+++ Input data

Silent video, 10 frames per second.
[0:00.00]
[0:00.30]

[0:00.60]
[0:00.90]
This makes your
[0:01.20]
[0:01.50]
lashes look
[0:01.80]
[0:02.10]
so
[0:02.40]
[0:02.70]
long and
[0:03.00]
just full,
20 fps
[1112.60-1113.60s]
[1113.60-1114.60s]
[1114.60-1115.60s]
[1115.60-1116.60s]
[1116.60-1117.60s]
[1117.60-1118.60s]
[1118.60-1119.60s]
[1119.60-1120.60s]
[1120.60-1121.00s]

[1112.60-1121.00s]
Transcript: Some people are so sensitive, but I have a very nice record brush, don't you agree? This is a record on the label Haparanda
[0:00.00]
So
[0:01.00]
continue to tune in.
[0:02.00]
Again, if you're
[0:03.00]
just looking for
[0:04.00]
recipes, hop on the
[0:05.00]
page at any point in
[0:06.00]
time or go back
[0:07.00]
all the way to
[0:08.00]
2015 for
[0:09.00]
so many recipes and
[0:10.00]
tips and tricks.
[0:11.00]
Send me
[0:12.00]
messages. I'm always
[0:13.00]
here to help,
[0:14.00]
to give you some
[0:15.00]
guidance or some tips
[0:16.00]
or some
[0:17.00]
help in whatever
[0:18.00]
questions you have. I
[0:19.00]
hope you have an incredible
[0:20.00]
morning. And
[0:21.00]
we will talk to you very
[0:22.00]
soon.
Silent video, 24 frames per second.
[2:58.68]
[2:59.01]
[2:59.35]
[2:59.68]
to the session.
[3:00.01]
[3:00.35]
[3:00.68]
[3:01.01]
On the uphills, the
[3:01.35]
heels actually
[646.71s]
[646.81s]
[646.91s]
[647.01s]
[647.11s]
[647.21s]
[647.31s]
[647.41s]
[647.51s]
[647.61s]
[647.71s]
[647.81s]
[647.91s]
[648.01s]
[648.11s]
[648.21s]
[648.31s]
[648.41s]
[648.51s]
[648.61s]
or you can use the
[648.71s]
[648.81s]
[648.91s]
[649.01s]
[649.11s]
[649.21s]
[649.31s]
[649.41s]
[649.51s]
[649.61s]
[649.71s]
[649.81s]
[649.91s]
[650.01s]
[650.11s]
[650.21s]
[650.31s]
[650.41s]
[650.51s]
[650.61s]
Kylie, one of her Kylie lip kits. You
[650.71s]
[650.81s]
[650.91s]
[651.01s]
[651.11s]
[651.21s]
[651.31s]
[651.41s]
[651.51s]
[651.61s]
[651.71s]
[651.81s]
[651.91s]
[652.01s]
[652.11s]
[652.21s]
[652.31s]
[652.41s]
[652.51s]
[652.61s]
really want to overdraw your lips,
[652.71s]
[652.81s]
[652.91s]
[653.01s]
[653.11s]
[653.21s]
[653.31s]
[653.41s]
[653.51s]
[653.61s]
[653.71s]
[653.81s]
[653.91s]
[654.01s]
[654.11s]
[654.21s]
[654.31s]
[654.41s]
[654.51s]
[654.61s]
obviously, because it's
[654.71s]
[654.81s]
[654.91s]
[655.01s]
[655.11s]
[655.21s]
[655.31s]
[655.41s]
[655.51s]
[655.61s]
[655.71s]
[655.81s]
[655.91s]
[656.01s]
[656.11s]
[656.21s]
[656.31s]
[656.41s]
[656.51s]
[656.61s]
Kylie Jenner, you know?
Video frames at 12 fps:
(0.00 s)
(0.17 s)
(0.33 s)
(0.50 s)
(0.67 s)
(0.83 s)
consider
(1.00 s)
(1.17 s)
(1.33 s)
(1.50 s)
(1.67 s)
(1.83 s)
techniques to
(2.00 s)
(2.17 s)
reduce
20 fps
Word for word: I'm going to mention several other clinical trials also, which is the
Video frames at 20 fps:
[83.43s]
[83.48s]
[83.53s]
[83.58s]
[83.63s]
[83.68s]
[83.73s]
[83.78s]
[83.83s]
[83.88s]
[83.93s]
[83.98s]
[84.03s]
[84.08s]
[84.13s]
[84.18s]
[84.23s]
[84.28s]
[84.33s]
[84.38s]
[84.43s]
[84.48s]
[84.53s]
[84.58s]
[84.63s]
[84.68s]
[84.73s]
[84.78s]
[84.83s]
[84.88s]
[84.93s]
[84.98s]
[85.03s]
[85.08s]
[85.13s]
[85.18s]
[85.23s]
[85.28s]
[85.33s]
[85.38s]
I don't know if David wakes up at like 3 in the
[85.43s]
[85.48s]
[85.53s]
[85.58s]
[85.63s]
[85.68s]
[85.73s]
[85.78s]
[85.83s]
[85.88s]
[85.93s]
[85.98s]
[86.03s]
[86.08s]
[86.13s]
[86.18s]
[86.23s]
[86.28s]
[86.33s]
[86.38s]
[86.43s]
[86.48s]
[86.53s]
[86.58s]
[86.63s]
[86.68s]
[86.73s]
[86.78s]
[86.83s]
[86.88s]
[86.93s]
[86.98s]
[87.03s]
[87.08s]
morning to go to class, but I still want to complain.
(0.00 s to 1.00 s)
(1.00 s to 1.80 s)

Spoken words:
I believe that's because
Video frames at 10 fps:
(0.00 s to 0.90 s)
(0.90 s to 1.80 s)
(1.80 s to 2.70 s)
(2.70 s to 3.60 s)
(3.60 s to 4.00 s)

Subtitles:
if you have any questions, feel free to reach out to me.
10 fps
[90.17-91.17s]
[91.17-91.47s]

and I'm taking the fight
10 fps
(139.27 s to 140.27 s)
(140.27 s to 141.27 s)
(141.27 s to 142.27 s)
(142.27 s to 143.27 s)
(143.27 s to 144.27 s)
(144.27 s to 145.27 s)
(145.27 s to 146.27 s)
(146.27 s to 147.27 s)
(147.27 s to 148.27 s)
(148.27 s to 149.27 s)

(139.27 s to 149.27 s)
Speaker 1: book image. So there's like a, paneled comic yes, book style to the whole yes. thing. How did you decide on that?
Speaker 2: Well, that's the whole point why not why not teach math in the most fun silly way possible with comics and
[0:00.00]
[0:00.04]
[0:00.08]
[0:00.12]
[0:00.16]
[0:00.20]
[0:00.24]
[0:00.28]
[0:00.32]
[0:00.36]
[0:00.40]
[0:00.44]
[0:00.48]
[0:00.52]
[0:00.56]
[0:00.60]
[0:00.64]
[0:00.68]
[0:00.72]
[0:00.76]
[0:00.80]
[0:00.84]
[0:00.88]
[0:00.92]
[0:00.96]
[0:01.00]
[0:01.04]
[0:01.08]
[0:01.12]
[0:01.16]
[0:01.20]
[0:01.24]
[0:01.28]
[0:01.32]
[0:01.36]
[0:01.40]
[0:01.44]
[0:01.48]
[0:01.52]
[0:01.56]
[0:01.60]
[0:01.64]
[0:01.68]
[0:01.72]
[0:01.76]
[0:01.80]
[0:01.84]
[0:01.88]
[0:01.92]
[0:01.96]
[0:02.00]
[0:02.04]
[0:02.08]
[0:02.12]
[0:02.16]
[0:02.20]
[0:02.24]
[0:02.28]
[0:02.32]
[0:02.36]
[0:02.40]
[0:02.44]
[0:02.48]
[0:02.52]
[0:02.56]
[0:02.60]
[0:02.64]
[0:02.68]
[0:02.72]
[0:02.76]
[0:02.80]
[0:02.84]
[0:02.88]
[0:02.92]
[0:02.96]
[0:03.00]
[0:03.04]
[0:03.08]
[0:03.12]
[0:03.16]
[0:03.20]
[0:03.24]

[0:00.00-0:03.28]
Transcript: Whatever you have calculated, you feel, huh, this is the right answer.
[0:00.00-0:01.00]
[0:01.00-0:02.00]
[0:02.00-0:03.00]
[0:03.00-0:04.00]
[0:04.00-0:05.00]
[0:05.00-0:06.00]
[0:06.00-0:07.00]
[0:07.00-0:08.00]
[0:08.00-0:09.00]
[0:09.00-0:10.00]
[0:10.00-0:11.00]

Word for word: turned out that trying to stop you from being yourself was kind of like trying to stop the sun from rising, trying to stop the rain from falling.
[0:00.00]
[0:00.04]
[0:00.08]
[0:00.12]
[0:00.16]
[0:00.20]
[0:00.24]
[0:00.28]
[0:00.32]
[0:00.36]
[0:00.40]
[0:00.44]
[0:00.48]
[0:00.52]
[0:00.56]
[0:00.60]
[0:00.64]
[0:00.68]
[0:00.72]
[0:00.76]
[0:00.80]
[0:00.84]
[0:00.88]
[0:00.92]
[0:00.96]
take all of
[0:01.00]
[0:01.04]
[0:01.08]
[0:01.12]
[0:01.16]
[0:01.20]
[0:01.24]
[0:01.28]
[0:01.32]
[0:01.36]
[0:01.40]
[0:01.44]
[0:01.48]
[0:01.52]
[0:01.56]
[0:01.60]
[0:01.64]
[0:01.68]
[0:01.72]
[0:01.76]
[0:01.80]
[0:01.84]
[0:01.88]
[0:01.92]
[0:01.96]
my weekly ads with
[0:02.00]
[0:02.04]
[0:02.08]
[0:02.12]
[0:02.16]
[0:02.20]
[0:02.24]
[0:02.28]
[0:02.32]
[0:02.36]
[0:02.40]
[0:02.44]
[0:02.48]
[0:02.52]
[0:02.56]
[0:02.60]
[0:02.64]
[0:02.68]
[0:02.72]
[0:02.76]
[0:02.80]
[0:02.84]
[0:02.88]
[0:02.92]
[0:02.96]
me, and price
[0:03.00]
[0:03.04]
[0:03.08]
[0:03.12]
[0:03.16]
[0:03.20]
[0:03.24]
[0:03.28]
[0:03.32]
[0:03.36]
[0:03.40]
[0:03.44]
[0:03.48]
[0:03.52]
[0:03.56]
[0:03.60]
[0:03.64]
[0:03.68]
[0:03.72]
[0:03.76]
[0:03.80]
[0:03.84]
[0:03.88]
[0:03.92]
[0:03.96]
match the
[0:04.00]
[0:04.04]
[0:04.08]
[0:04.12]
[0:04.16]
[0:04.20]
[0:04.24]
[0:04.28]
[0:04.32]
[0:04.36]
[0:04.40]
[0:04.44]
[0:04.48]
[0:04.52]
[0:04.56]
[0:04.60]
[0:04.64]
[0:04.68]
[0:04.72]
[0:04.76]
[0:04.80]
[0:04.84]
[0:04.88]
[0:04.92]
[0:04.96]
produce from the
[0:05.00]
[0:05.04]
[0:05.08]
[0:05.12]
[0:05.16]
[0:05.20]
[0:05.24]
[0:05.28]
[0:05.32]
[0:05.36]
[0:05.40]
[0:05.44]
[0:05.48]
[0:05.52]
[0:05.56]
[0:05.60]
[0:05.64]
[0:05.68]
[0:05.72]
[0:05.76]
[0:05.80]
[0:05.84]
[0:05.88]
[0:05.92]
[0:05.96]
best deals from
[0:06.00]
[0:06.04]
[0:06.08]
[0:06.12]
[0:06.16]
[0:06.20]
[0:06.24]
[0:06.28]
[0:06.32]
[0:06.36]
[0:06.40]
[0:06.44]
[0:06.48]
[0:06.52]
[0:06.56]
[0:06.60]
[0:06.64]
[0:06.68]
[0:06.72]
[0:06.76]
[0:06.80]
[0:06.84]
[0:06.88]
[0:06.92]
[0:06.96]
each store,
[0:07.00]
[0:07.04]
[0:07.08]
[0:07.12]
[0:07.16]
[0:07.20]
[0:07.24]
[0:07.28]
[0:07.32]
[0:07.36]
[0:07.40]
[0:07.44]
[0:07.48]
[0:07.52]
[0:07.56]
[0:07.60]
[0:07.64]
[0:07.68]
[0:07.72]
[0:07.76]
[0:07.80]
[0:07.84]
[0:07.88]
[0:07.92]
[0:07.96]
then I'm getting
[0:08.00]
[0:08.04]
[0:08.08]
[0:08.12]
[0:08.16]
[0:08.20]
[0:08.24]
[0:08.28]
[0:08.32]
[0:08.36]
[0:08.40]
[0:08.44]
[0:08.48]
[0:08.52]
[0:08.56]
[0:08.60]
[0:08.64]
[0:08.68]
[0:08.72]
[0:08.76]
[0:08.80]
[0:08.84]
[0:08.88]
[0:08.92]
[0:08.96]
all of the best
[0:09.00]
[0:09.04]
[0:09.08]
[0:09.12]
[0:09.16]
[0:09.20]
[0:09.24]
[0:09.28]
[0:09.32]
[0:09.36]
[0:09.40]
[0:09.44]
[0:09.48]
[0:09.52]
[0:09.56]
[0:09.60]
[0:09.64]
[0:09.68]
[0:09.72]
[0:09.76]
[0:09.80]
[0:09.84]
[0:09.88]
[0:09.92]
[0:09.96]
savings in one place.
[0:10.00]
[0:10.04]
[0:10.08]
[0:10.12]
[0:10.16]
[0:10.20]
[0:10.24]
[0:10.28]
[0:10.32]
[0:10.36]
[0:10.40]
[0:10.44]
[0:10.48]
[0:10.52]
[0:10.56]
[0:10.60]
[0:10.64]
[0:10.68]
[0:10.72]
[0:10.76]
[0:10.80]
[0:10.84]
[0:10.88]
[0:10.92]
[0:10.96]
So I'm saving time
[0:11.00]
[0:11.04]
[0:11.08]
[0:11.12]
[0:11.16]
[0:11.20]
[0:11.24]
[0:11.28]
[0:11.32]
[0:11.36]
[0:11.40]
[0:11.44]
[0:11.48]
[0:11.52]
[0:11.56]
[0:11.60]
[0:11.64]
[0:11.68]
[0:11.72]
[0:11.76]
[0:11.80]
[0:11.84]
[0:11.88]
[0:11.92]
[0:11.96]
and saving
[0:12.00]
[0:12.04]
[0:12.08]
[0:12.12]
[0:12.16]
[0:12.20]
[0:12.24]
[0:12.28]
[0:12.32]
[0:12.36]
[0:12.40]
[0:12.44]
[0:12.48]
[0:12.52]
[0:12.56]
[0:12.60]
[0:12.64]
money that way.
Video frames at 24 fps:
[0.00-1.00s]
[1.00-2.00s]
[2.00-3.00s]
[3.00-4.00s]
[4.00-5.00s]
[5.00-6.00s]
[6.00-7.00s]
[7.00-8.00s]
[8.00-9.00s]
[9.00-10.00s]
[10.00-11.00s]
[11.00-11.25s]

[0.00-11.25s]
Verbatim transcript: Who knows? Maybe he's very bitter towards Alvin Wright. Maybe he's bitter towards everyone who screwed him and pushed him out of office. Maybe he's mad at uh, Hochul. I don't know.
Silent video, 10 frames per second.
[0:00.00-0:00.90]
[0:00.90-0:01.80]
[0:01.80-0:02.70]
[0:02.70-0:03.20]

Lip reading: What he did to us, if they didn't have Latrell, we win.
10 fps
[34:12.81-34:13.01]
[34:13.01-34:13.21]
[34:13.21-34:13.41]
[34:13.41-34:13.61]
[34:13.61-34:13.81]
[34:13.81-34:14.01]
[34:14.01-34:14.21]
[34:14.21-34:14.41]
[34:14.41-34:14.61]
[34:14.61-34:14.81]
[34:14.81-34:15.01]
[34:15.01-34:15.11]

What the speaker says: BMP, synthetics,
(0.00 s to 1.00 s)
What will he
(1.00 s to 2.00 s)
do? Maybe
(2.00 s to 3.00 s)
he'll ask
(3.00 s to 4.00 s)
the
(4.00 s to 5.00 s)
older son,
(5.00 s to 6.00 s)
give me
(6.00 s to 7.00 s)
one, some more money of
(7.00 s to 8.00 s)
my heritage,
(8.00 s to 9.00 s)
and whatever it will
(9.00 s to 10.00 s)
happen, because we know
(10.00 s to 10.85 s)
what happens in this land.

++++++

Out of the data above, return each line where the word "frames" can be found.

Task output
Silent video, 10 frames per second.
Silent video, 24 frames per second.
Video frames at 12 fps:
Video frames at 20 fps:
Video frames at 10 fps:
Video frames at 24 fps:
Silent video, 10 frames per second.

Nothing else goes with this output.